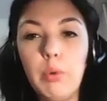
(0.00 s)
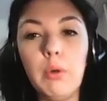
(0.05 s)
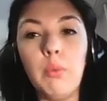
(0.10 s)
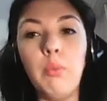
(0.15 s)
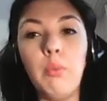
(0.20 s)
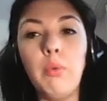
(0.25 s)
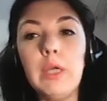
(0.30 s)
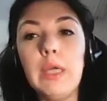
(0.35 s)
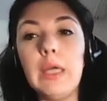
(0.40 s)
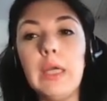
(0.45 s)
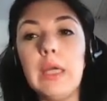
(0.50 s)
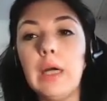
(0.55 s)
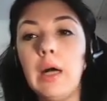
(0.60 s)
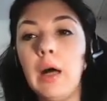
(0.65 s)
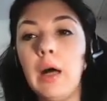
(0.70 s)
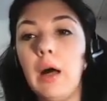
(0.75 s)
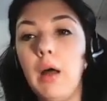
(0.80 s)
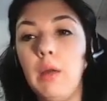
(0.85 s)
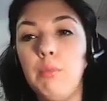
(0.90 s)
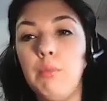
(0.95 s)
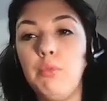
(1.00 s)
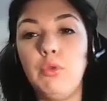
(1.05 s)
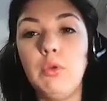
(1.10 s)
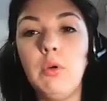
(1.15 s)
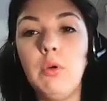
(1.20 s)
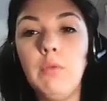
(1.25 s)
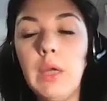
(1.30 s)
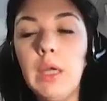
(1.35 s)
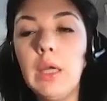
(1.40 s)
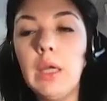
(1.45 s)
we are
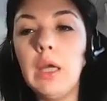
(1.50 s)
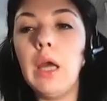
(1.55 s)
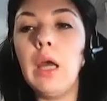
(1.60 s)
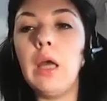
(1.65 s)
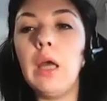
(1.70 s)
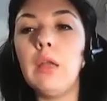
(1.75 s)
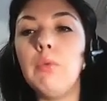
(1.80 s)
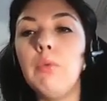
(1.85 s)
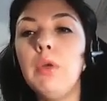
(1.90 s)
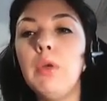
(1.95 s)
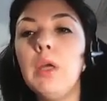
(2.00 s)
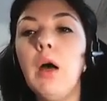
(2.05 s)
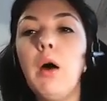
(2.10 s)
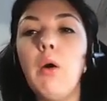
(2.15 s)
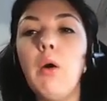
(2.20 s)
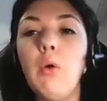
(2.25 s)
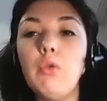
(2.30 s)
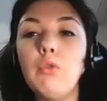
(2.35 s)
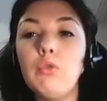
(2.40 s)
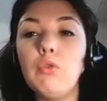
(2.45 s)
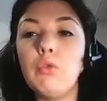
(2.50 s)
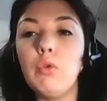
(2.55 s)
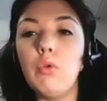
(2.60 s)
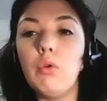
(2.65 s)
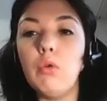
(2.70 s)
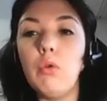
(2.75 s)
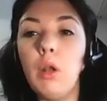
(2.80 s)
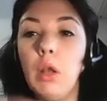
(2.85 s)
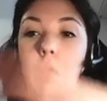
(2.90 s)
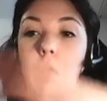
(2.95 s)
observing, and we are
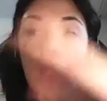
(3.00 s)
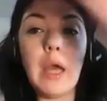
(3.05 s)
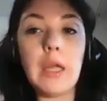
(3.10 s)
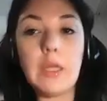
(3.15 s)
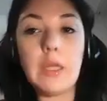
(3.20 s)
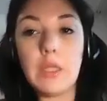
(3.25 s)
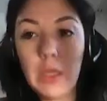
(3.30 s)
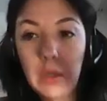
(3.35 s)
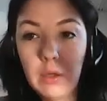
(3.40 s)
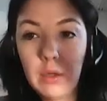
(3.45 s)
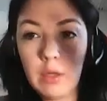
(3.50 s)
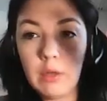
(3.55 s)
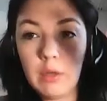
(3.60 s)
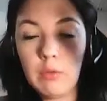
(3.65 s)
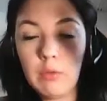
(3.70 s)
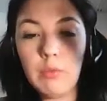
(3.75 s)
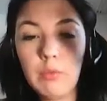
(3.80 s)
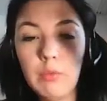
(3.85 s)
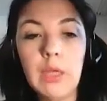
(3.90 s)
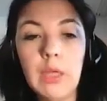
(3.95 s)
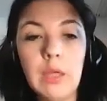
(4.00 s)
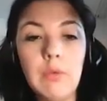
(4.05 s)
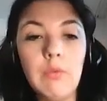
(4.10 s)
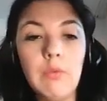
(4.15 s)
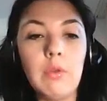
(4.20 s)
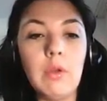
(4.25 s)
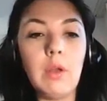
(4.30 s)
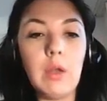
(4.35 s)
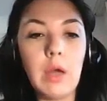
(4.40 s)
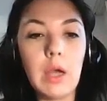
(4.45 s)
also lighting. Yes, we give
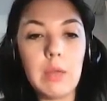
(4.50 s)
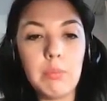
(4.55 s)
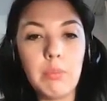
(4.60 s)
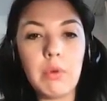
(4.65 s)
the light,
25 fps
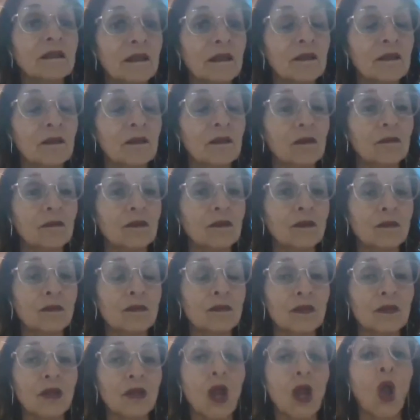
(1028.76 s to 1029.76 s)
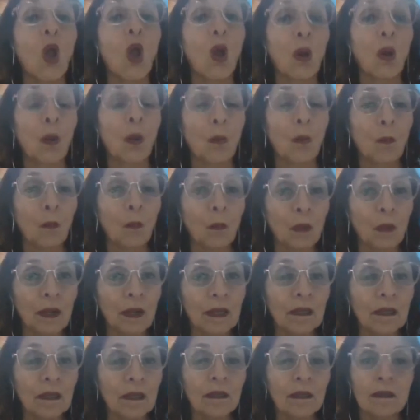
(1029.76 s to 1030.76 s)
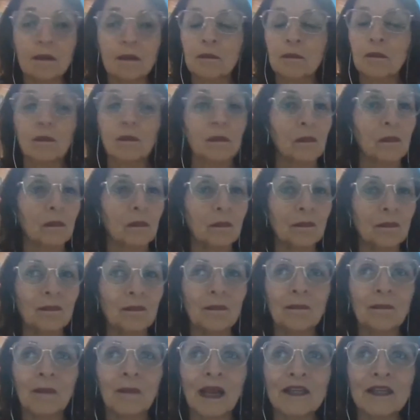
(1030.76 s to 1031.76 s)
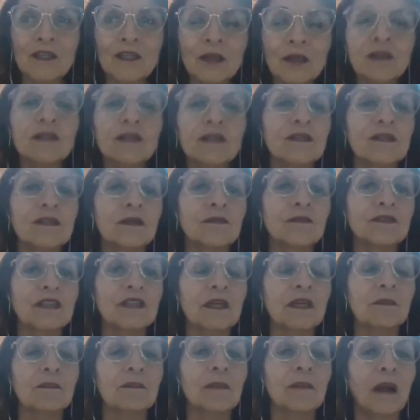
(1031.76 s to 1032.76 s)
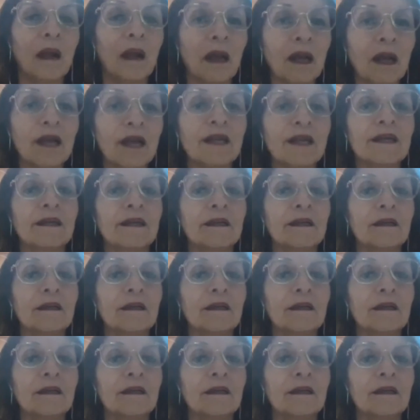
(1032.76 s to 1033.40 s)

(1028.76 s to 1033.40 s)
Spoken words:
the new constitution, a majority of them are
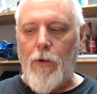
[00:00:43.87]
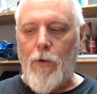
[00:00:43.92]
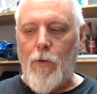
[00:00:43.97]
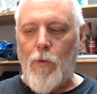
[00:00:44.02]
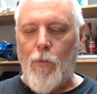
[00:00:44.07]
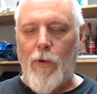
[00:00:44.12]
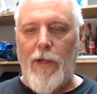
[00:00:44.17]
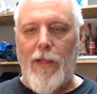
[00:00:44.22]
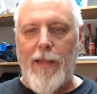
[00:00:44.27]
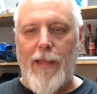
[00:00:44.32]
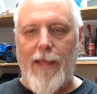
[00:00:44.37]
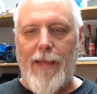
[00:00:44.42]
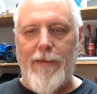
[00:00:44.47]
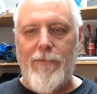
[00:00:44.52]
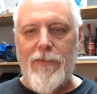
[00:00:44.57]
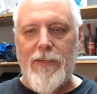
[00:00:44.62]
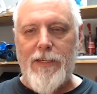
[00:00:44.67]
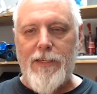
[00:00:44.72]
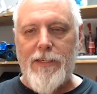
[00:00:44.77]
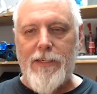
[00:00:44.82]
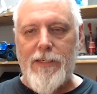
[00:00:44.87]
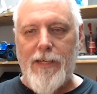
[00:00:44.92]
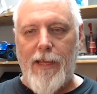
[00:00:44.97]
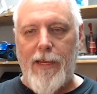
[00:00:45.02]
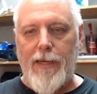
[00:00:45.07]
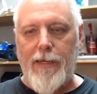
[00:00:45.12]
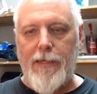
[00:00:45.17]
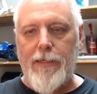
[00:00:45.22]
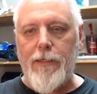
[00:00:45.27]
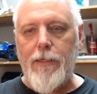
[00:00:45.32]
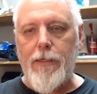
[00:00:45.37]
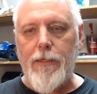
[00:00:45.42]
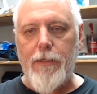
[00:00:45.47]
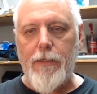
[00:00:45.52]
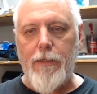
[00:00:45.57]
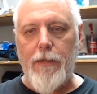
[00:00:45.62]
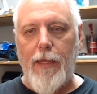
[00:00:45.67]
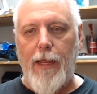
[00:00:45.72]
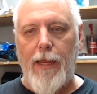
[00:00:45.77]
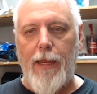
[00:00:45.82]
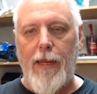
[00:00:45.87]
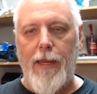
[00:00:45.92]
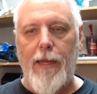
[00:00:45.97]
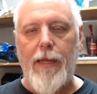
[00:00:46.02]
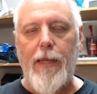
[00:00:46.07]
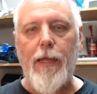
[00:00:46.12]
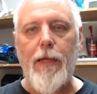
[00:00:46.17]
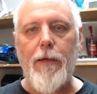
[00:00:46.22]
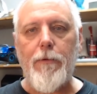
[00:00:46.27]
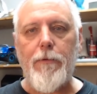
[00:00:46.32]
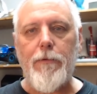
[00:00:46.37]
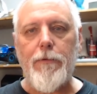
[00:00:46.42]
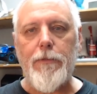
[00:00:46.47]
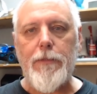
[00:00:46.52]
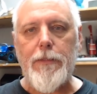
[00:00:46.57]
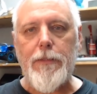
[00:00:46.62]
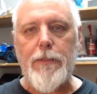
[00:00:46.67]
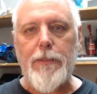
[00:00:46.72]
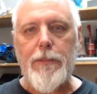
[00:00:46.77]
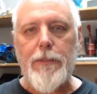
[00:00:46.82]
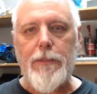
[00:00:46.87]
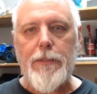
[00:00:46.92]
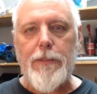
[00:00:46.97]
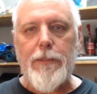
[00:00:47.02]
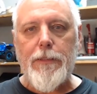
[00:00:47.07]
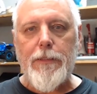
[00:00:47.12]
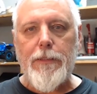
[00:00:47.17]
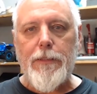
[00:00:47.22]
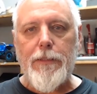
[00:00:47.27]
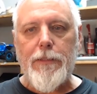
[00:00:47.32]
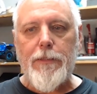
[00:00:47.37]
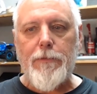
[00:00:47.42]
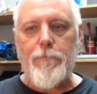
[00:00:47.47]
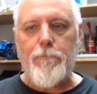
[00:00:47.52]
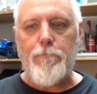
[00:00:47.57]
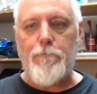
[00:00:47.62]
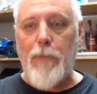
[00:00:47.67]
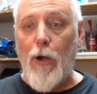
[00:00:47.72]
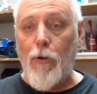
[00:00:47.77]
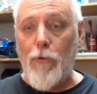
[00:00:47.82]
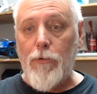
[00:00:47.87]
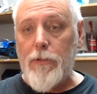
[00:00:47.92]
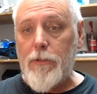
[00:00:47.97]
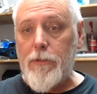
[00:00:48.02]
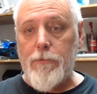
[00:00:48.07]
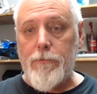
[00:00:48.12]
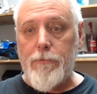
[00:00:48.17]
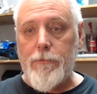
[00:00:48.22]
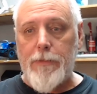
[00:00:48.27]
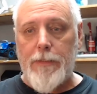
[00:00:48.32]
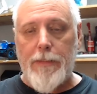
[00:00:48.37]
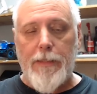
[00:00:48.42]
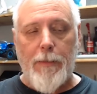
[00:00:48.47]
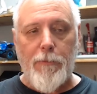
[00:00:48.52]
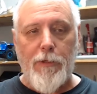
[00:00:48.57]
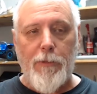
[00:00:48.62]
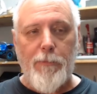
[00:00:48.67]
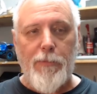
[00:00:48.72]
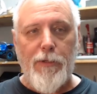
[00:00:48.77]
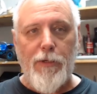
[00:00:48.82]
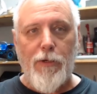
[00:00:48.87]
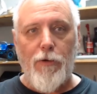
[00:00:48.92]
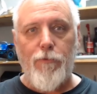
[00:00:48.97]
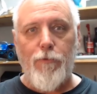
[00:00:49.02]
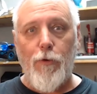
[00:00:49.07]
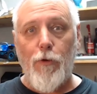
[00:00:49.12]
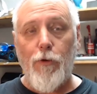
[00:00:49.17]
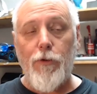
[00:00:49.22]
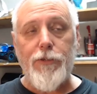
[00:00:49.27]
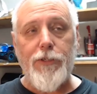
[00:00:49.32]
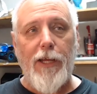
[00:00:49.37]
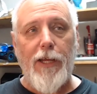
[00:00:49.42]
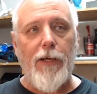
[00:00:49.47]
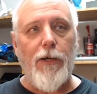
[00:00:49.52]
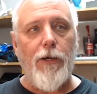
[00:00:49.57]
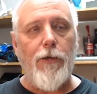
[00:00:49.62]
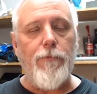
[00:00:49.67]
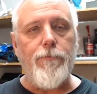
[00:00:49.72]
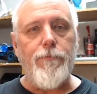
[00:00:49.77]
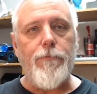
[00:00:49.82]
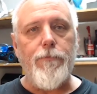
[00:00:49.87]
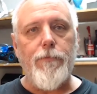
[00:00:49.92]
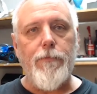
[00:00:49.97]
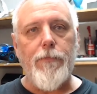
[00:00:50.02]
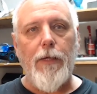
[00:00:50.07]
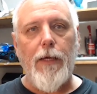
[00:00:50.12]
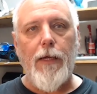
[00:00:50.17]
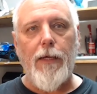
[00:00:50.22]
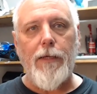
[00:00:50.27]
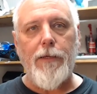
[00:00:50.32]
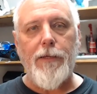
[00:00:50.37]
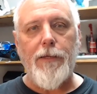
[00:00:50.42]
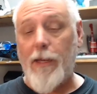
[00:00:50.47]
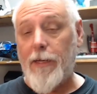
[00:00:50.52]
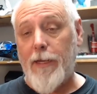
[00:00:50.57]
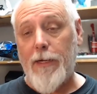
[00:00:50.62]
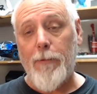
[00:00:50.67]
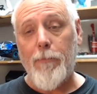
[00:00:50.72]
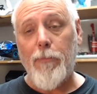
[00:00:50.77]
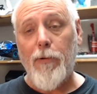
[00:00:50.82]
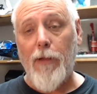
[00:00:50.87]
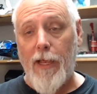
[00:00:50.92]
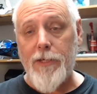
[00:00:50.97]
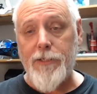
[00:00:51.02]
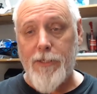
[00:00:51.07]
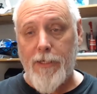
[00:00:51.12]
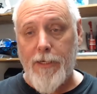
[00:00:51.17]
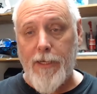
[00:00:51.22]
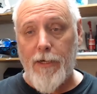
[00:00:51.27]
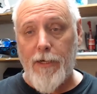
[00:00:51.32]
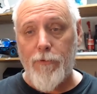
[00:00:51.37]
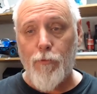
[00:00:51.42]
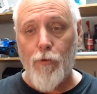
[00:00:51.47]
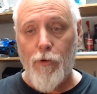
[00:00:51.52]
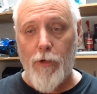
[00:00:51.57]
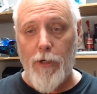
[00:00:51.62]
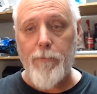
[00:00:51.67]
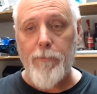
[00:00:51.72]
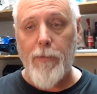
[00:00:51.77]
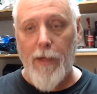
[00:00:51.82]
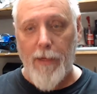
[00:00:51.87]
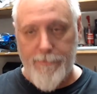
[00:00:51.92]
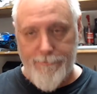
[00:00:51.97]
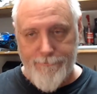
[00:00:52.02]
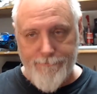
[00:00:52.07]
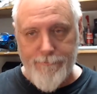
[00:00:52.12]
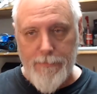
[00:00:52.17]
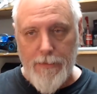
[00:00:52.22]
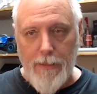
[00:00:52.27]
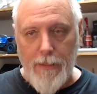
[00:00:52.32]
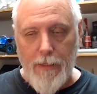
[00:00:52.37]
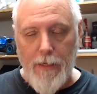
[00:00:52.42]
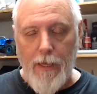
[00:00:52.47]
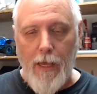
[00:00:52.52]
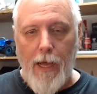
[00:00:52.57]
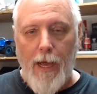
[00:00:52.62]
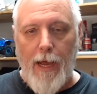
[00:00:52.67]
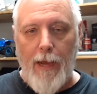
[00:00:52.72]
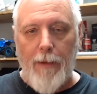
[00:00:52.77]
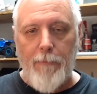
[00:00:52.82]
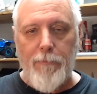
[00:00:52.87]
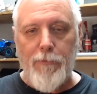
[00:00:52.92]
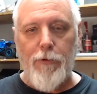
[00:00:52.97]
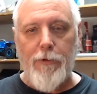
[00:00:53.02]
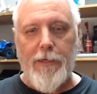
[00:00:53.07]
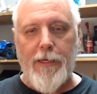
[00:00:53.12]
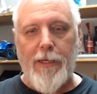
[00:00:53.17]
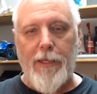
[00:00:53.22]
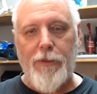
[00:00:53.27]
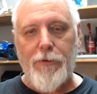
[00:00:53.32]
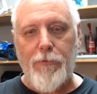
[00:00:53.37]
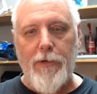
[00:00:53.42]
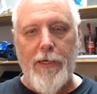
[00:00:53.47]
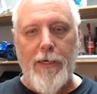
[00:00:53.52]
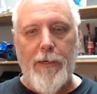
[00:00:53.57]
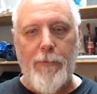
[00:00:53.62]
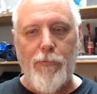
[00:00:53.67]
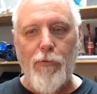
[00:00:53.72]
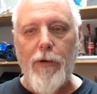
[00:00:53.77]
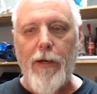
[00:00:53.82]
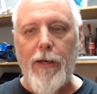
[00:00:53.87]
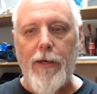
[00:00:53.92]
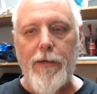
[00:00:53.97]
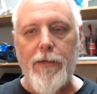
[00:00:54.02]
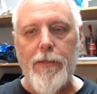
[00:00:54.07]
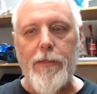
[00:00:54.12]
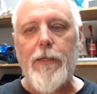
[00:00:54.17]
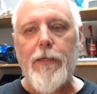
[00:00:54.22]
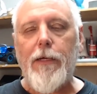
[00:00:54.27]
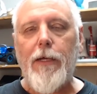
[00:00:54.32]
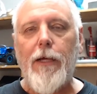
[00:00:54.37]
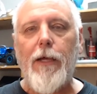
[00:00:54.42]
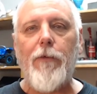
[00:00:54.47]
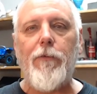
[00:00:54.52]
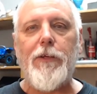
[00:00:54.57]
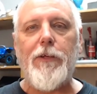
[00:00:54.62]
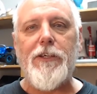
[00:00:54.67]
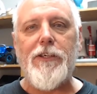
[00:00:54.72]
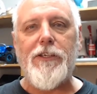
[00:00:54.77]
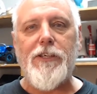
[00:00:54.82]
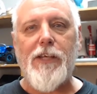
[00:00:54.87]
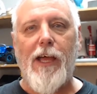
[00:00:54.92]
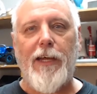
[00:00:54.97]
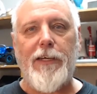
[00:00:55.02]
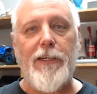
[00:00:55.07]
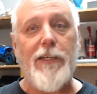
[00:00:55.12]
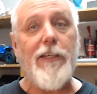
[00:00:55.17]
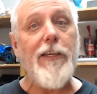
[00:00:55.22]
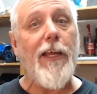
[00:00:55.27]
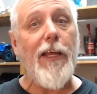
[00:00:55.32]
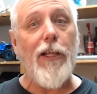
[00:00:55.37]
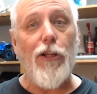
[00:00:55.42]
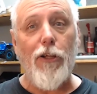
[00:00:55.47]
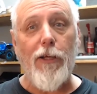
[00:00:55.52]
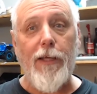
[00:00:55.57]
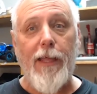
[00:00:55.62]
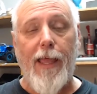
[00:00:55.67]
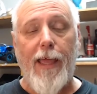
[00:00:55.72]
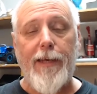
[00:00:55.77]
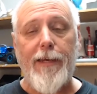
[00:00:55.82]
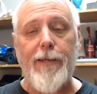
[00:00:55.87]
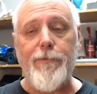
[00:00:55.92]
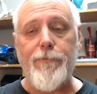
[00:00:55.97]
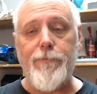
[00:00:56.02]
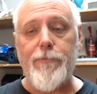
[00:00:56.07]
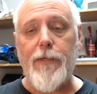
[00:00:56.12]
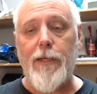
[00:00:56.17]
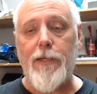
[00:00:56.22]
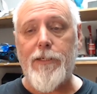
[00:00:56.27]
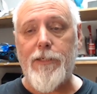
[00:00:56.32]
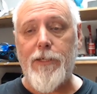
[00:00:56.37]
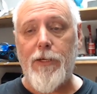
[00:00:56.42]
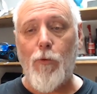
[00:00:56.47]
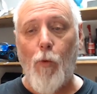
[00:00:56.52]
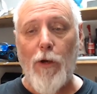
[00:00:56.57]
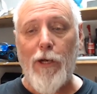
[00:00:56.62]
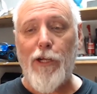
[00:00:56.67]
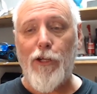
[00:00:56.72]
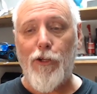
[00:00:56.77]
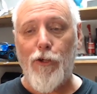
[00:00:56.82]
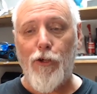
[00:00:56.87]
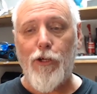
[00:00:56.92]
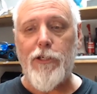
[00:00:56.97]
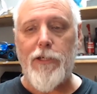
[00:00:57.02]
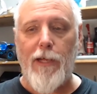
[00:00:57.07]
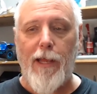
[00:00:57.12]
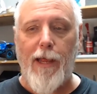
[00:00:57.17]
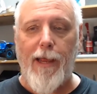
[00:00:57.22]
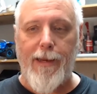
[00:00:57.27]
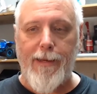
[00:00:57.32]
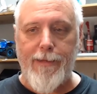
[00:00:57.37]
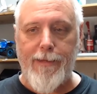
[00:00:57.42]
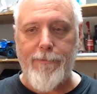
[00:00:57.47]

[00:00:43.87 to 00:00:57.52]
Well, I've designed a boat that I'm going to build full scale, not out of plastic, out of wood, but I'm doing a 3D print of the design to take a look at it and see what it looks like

.....

:: What to work on ::
Copy nothing but the lines above from the one with "[00:00:45.22]" to the one with "[00:00:48.37]", inclusive, word for word. Leave every picture out.

:: Finished exercise ::
[00:00:45.22]
[00:00:45.27]
[00:00:45.32]
[00:00:45.37]
[00:00:45.42]
[00:00:45.47]
[00:00:45.52]
[00:00:45.57]
[00:00:45.62]
[00:00:45.67]
[00:00:45.72]
[00:00:45.77]
[00:00:45.82]
[00:00:45.87]
[00:00:45.92]
[00:00:45.97]
[00:00:46.02]
[00:00:46.07]
[00:00:46.12]
[00:00:46.17]
[00:00:46.22]
[00:00:46.27]
[00:00:46.32]
[00:00:46.37]
[00:00:46.42]
[00:00:46.47]
[00:00:46.52]
[00:00:46.57]
[00:00:46.62]
[00:00:46.67]
[00:00:46.72]
[00:00:46.77]
[00:00:46.82]
[00:00:46.87]
[00:00:46.92]
[00:00:46.97]
[00:00:47.02]
[00:00:47.07]
[00:00:47.12]
[00:00:47.17]
[00:00:47.22]
[00:00:47.27]
[00:00:47.32]
[00:00:47.37]
[00:00:47.42]
[00:00:47.47]
[00:00:47.52]
[00:00:47.57]
[00:00:47.62]
[00:00:47.67]
[00:00:47.72]
[00:00:47.77]
[00:00:47.82]
[00:00:47.87]
[00:00:47.92]
[00:00:47.97]
[00:00:48.02]
[00:00:48.07]
[00:00:48.12]
[00:00:48.17]
[00:00:48.22]
[00:00:48.27]
[00:00:48.32]
[00:00:48.37]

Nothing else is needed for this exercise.